Thierry Fiorilli

C’est beau comme les anges qui fuient les cuisines équipées

Thierry Fiorilli Journaliste

Comme Daran, Romina a préféré vivre et dormir dehors, loin des cuisines équipées. Quitte à sortir des plans et circuits traditionnels.

Quand il est entré sur scène, on aurait dit un de ces messieurs âgés qu’on croise dans un couloir d’hôpital, en allant visiter un proche. Très pâle, comme quelqu’un qui n’est plus sorti depuis longtemps, tout fragile, un coup et crac. Avec le bras en écharpe, évidemment, puisque ces types-là, dans ces hôpitaux-là, avec cette allure-là, tombent régulièrement, comme s’ils n’avaient pas encore suffisamment chuté durant leur existence, volontairement ou non.

Le chanteur qui faisait la première partie l’avait annoncé en disant: «Le grand Daran Mais c’est ce gars si frêle qui est monté sur scène. Au centre culturel de Soignies. Devant une centaine de fans. Un gars de 66 ans aujourd’hui, qui aurait pu être un maillon fort du showbiz francophone, parce qu’il avait cartonné en 1994 avec Je préfère dormir dehors, mais qui a quasiment disparu des radars du «système». Malgré douze albums studio.

Pourtant, sur scène, le furtif a assuré. Avec sa voix qui monte ou descend, facile, mais toujours en mode incantatoire. Parce que les amours mortes et pas oubliées, le refus des rails et des formatages, la liberté si vitale mais si chère à payer, la fascination pour le petit peuple du bitume, les flèches à tous les larbins des puissants, son positionnement à mi-chemin de la tendresse pour l’humanité et du dégoût pour les gens. La guitare qui fait des bruits d’usine. La batterie qui cogne comme sur un ring. Le chant d’un ange, noir. Qui sait que préférer vivre et dormir dehors, loin des cuisines équipées, fait sortir des plans et circuits traditionnels.

Marie et André s’interrogent toujours: «Se pourrait-il qu’un ange soit passé à notre insu?»

Comme Romina. Atterrie sans crier gare chez ce couple de retraités, pas si loin de Soignies. Marie travaillait au jardin, celui de devant. Elle a vu Romina, sur le trottoir. Ni manteau ni sac. Marie a demandé si tout allait bien. Romina a répondu «oui». Par signes. Marie l’a fait entrer. L’a fait asseoir. L’a fait raconter. Romina a écrit, en anglais, sur des bouts de papier, qu’elle a chaque fois déchirés après. Muette, anglophone, originaire de Somalie, venue il y a peu du Royaume-Uni où elle travaillait, et arrivée ici. Marie a appelé André, qui était à l’étage. Puis une voisine, parce que l’anglais d’André n’est pas meilleur que celui de Marie. Comment Romina a-t-elle abouti ici ? Fuit-elle quelque chose, quelqu’un, quelque part? Faut-il avertir des proches? Appeler la police?

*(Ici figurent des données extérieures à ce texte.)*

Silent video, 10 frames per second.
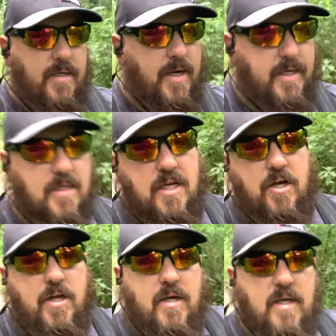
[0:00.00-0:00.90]
I can tell
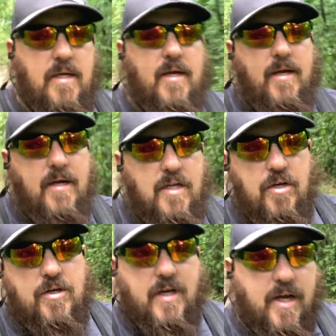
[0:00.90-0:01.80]
you,
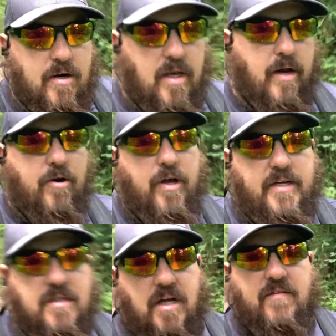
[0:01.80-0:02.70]
you can let all
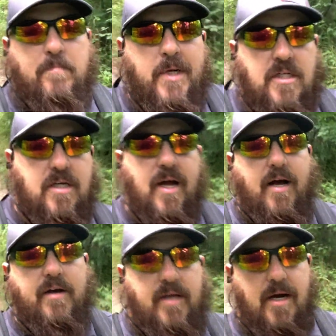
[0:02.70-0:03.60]
that stuff beat you
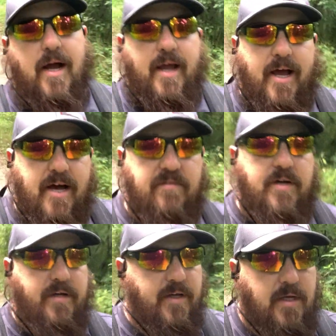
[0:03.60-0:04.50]
down, and I have,
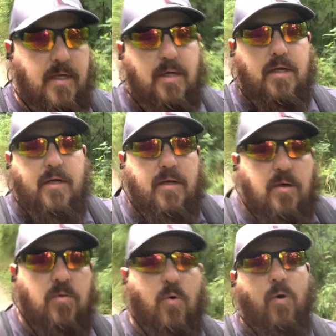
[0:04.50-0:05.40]

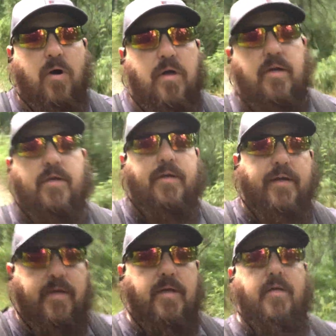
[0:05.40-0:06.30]
or
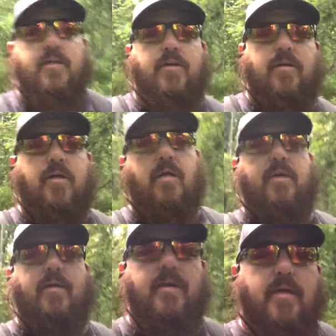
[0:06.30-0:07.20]
you can
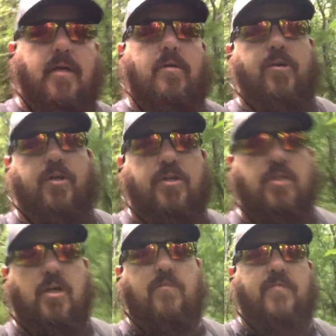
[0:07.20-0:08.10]
look
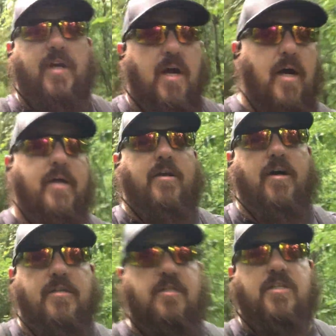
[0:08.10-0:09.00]
yourself in the eye and
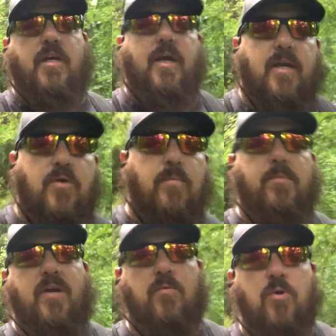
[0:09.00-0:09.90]
honestly say, quit
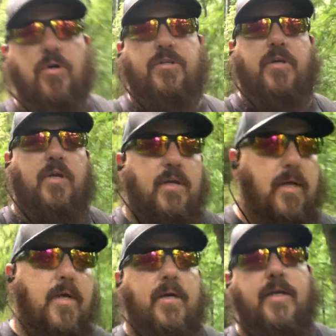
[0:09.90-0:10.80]
being a wuss
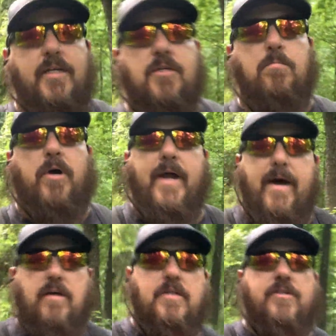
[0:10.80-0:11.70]
and get your butt
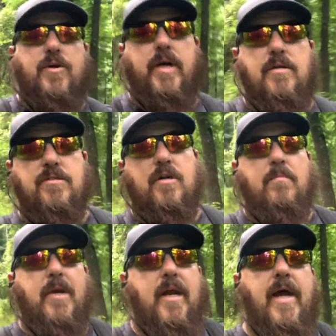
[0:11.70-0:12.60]
out on the trail and start
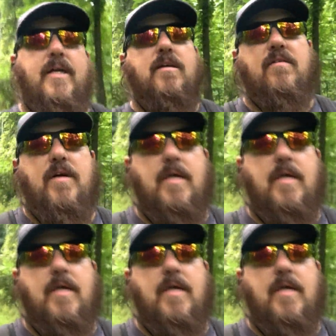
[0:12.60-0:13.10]
being active.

Romina a répondu sur une tablette, apportée cette fois. Effaçant toujours les réponses («J’ai perdu mon sac, avec mes papiers et mon téléphone», notamment), une fois lues. Elle a dit que, non, personne ne l’attendait. N’a pas expliqué pourquoi elle était là. Où elle allait. Si elle était en danger. Et elle est restée chez Marie et André. D’autres voisins ont mis en garde: peut-être une psychopathe, une schizo, en repérage pour une bande de cambrioleurs, trop clean pour une qui erre… Mais Romina est restée. Elle a nettoyé et rangé –André et Marie négligent un peu ces choses-là. Elle a dansé avec eux, elle les a fait danser entre eux, elle leur a dit de ne pas trop boire, de manger ensemble… Elle a eu sa chambre, des vêtements de Marie et une clé. Ils ont raconté leur vie, elle n’a pas dévoilé la sienne. Mais, disent-ils, très émus, «elle a ramené de la joie dans la maison».

Jusqu’à ce matin où ils sont allés faire des courses. Au retour, Romina était repartie. Sans un mot. La clé sur la table. Marie et André s’interrogent toujours: «Se pourrait-il qu’un ange soit passé à notre insu?» Un ange qui, par moments, semble-t-il, préfère ne pas s’ancrer. Quitte à dormir dehors. Loin de la cuisine équipée et des circuits traditionnels.